Image caption Le Rassemblement (Udps et alliés), dénonce une "escroquerie politique"

La nomination de Joseph Olengakoy à la présidence du Conseil national de suivi des accords du 31 décembre 2016 (Cnsa), divise la classe politique.

Le Rassemblement, la principale coalition de l'opposition, a qualifié la désignation de M. Olengakoy d'"escroquerie politique" qui vise à "tromper l'opinion en faisant semblant d'appliquer l'accord du 31 décembre".

L'ex-président de l'Assemblée nationale et opposant actuel au pouvoir, Vital Kamerhe, désigné au poste de deuxième vice-président du Cnsa, a décliné cette offre, estimant que ces désignations violaient l'accord de la Saint Sylvestre, dont le Cnsa est chargé de veiller à la bonne application.

Son parti, l'Union pour la nation congolaise et le Mouvement pour la libération du Congo de Jean-Pierre Bemba ont rejeté la procédure qui a abouti à la désignation de Joseph Olengankoy, ex-membre du Rassemblement exclu du parti, à la tête du Cnsa.

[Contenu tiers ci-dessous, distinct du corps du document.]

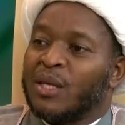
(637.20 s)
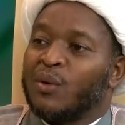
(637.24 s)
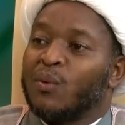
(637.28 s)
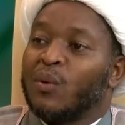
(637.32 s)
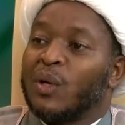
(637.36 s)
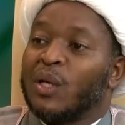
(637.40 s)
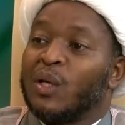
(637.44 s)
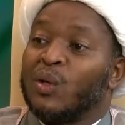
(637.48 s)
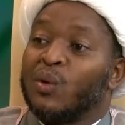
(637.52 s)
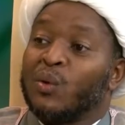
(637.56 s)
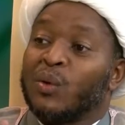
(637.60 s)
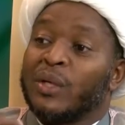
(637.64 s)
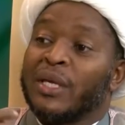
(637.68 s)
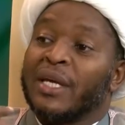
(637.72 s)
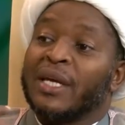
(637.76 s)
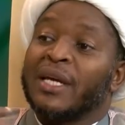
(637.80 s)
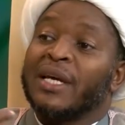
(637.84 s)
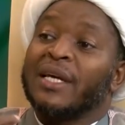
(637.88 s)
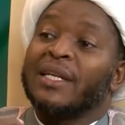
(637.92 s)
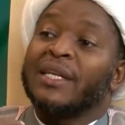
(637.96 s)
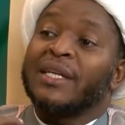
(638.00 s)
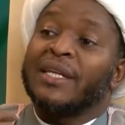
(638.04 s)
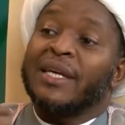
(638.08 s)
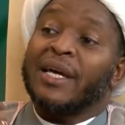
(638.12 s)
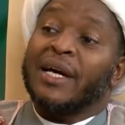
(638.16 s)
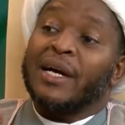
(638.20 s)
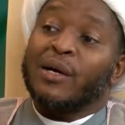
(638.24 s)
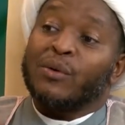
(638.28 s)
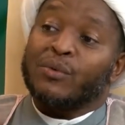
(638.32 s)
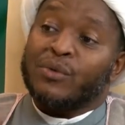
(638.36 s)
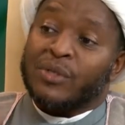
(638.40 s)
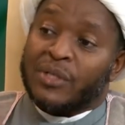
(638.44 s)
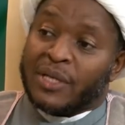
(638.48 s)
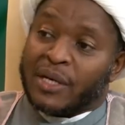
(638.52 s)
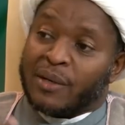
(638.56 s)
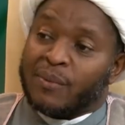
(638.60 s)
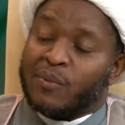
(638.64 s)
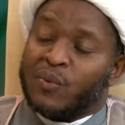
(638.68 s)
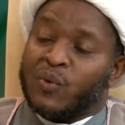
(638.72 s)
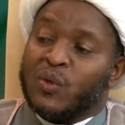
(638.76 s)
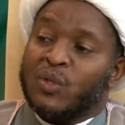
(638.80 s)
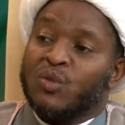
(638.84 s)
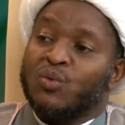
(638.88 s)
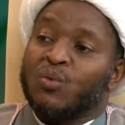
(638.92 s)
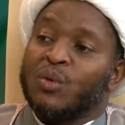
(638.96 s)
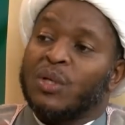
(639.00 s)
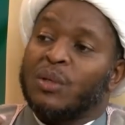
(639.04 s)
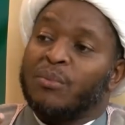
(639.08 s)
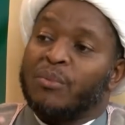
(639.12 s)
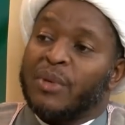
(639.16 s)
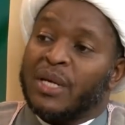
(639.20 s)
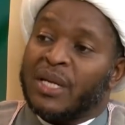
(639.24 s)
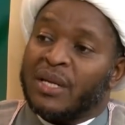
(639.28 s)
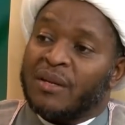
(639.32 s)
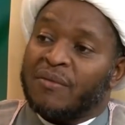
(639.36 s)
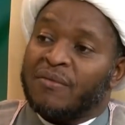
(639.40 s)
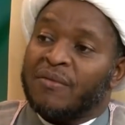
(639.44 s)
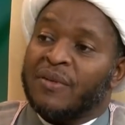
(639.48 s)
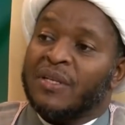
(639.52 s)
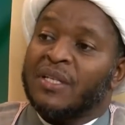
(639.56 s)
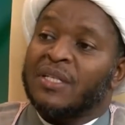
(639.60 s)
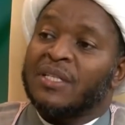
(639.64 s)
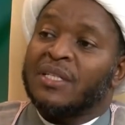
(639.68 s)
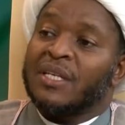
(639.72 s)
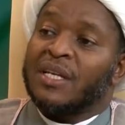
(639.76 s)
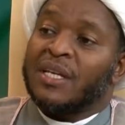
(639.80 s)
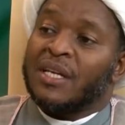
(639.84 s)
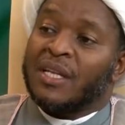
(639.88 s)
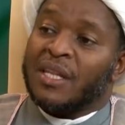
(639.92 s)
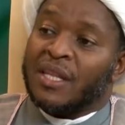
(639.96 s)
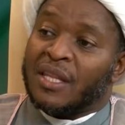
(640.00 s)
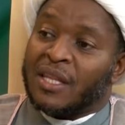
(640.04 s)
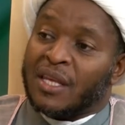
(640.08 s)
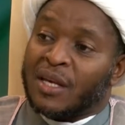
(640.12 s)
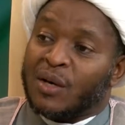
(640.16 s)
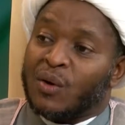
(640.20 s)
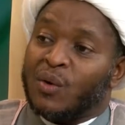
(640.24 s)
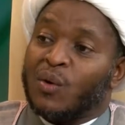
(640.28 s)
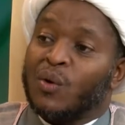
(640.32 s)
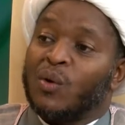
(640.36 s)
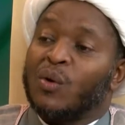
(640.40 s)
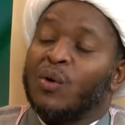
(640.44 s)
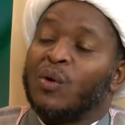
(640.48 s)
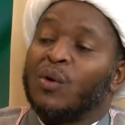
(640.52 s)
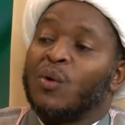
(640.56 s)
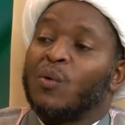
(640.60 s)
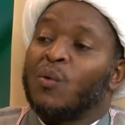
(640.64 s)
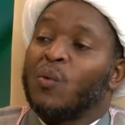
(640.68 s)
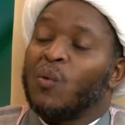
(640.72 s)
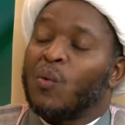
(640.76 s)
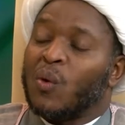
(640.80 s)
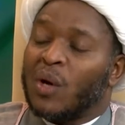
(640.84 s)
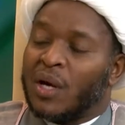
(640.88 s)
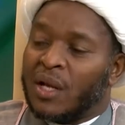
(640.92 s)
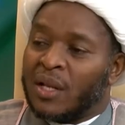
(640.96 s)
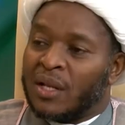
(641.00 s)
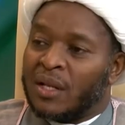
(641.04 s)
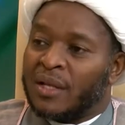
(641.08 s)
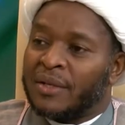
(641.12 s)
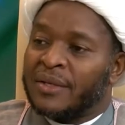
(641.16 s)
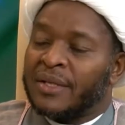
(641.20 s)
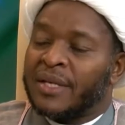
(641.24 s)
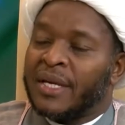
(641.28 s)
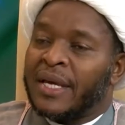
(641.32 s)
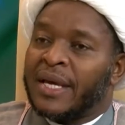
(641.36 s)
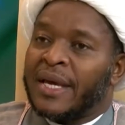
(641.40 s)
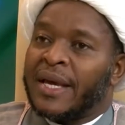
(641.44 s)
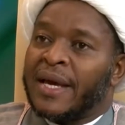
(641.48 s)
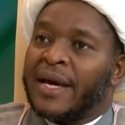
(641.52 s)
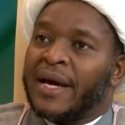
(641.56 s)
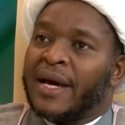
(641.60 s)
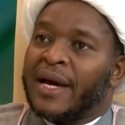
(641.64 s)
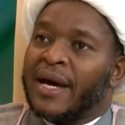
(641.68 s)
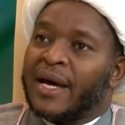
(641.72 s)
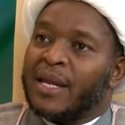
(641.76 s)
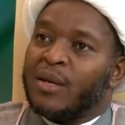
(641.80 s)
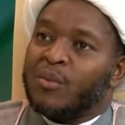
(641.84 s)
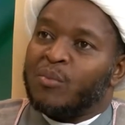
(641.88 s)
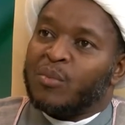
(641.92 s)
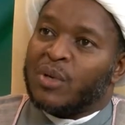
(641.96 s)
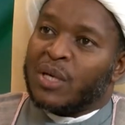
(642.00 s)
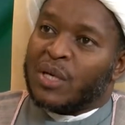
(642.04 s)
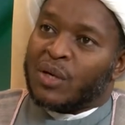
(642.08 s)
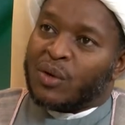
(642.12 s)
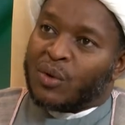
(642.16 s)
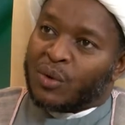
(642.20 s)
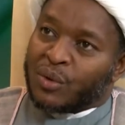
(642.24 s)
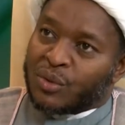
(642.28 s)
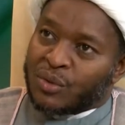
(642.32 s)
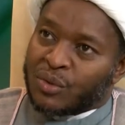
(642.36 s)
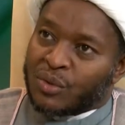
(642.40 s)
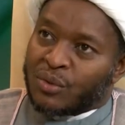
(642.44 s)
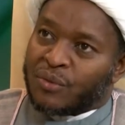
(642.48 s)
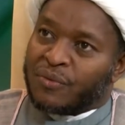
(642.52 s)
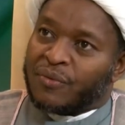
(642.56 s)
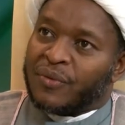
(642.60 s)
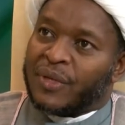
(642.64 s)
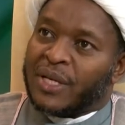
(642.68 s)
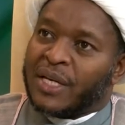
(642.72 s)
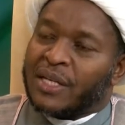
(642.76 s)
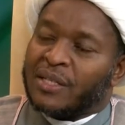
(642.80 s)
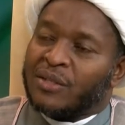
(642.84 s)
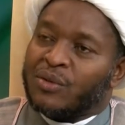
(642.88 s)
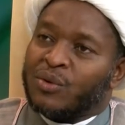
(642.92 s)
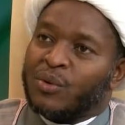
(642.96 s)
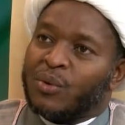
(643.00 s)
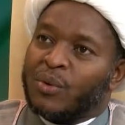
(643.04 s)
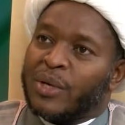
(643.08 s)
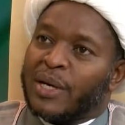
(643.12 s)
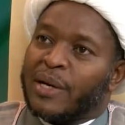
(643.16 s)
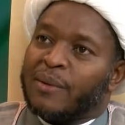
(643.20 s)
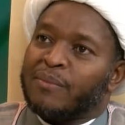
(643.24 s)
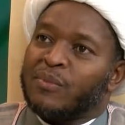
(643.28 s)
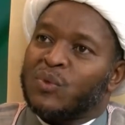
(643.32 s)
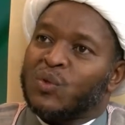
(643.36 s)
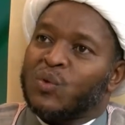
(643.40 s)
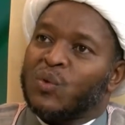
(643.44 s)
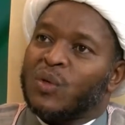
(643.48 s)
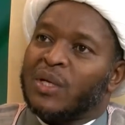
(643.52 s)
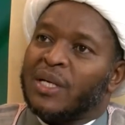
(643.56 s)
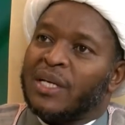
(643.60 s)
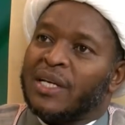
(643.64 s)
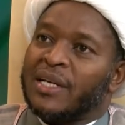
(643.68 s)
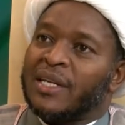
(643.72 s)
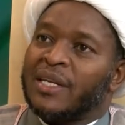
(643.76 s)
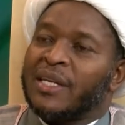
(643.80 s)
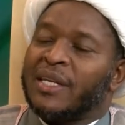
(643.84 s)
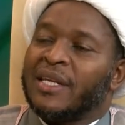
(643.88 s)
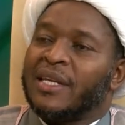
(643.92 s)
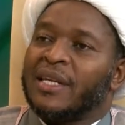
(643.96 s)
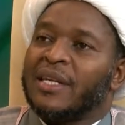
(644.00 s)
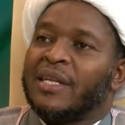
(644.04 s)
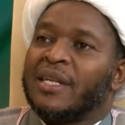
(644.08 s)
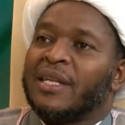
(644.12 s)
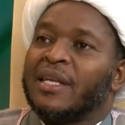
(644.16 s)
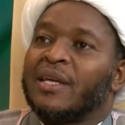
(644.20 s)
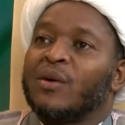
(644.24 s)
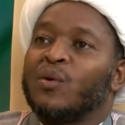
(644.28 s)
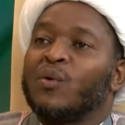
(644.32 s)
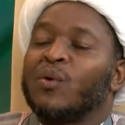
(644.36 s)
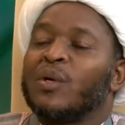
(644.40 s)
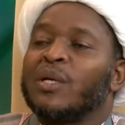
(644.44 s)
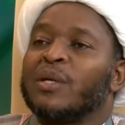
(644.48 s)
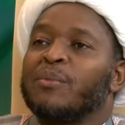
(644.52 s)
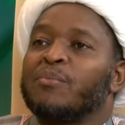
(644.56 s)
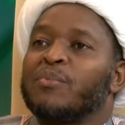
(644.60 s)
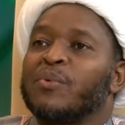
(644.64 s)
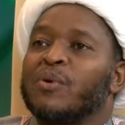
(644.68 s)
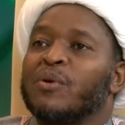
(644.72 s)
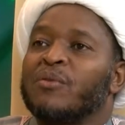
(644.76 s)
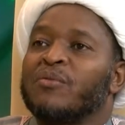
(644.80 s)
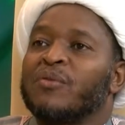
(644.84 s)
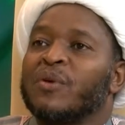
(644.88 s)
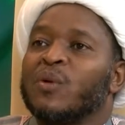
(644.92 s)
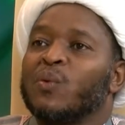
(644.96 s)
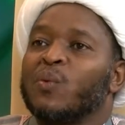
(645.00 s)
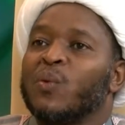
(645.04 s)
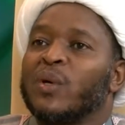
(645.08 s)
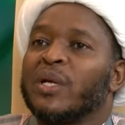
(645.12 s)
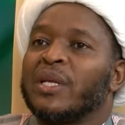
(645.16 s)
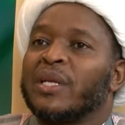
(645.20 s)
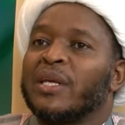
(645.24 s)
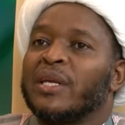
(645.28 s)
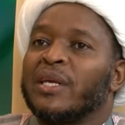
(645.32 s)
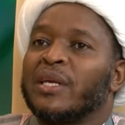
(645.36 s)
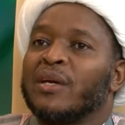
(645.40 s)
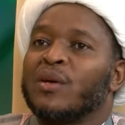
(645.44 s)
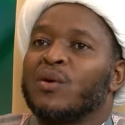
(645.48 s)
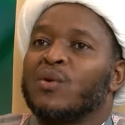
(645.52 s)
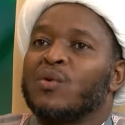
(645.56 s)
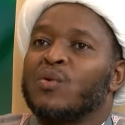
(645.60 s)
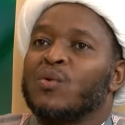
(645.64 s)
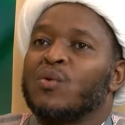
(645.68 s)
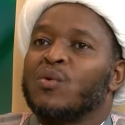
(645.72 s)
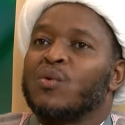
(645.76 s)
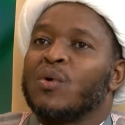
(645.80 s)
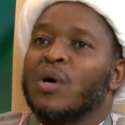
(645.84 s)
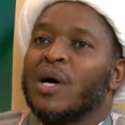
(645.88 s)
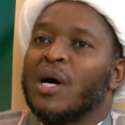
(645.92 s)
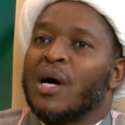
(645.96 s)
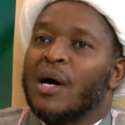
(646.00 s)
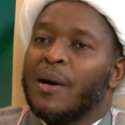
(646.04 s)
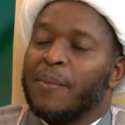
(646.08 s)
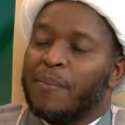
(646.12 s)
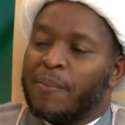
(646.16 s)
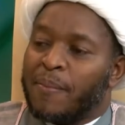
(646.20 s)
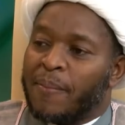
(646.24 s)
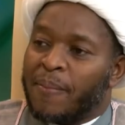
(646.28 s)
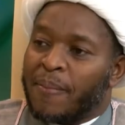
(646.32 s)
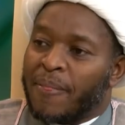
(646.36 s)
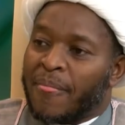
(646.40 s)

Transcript: were looking at the outcome which will benefit the whole world. And because of that, you come to learn then the Holy Prophet, when he grew up,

L'Eglise dénonce la nomination d'Olengakoy

Les mêmes critiques ont été exprimées par les évêques catholiques qui ont mené les longues et difficiles négociations qui avaient abouti à la signature de l'accord politique du 31 décembre.

Image caption Les évêques de la Cenco au cœur des négociations ayant abouti à l'accord du 31 décembre

Les prélats catholiques considèrent que la désignation de Joseph Olengankoy viole à la foi l'esprit et la lettre de l'accord de la Saint Sylvestre.

Seule la mouvance présidentielle de Jospeh Kabila se réjouit de la désignation M. Olengankoy.

Cet accord prévoit notamment la tenue d'élections présidentielles d'ici décembre 2017. Mais la Commission électorale a d'ores et déjà annoncé que les scrutins devront à nouveau être reportés.